◆ **Work instructions**
Exact copy, no pictures: output all the records that follow.

──────── Material shown ────────

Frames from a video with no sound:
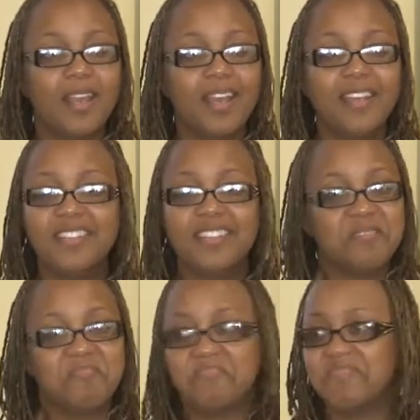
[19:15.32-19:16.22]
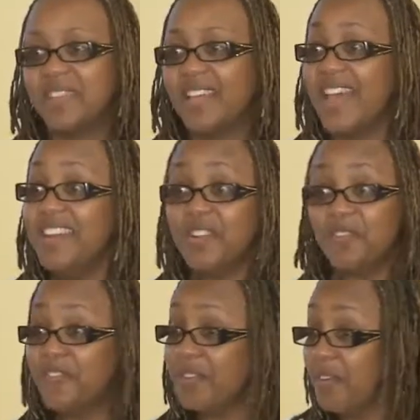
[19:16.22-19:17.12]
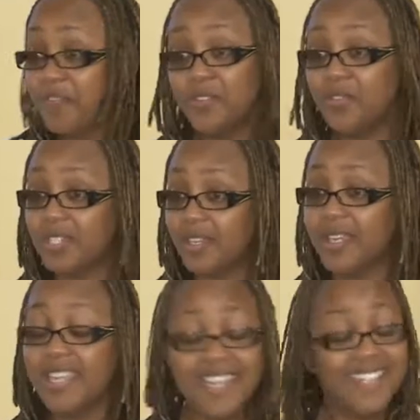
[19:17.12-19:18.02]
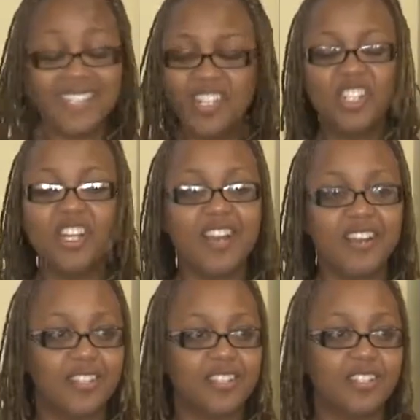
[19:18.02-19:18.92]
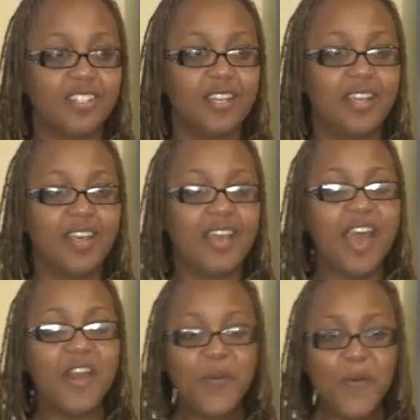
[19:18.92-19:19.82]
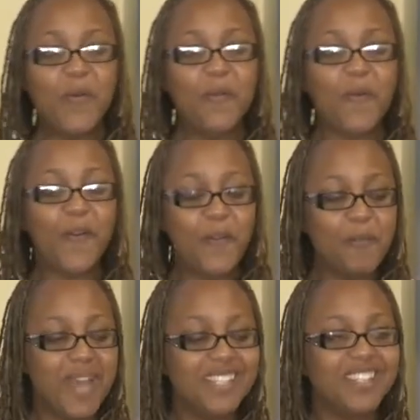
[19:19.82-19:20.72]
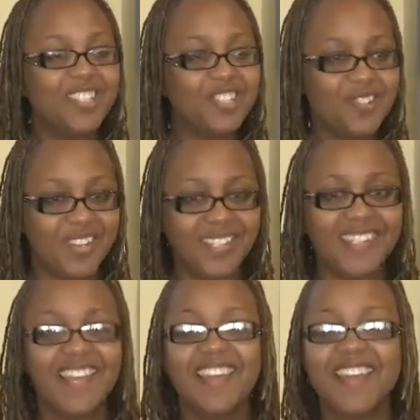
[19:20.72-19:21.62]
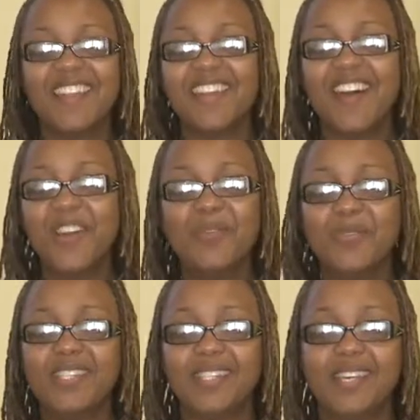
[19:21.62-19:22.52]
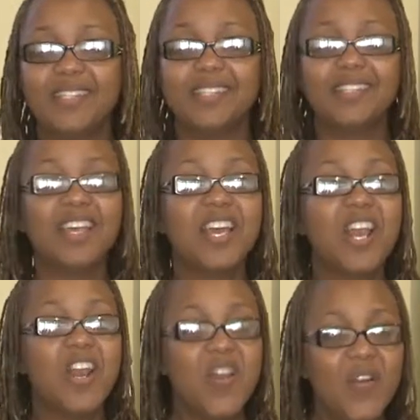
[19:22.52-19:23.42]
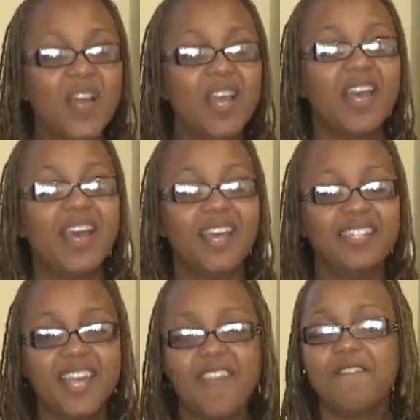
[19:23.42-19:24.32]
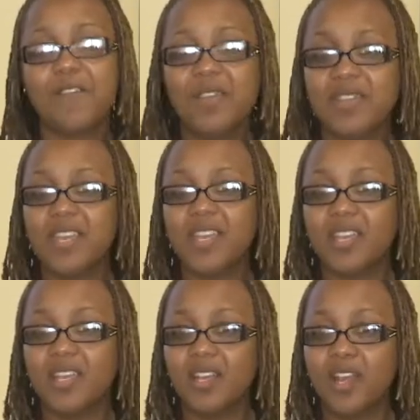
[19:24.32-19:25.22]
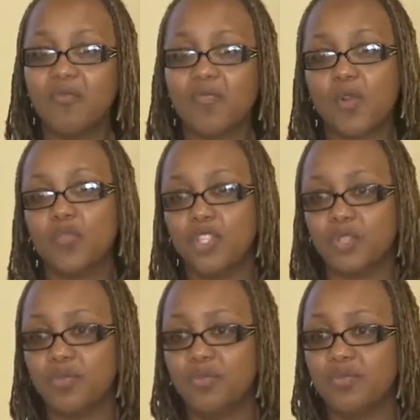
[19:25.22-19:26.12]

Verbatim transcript: And, and our, our future. He is in charge. And who, more, who better to trust than the God who says, look at everything around you.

────────

◆ **Solution to this task**
Frames from a video with no sound:
[19:15.32-19:16.22]
[19:16.22-19:17.12]
[19:17.12-19:18.02]
[19:18.02-19:18.92]
[19:18.92-19:19.82]
[19:19.82-19:20.72]
[19:20.72-19:21.62]
[19:21.62-19:22.52]
[19:22.52-19:23.42]
[19:23.42-19:24.32]
[19:24.32-19:25.22]
[19:25.22-19:26.12]

Verbatim transcript: And, and our, our future. He is in charge. And who, more, who better to trust than the God who says, look at everything around you.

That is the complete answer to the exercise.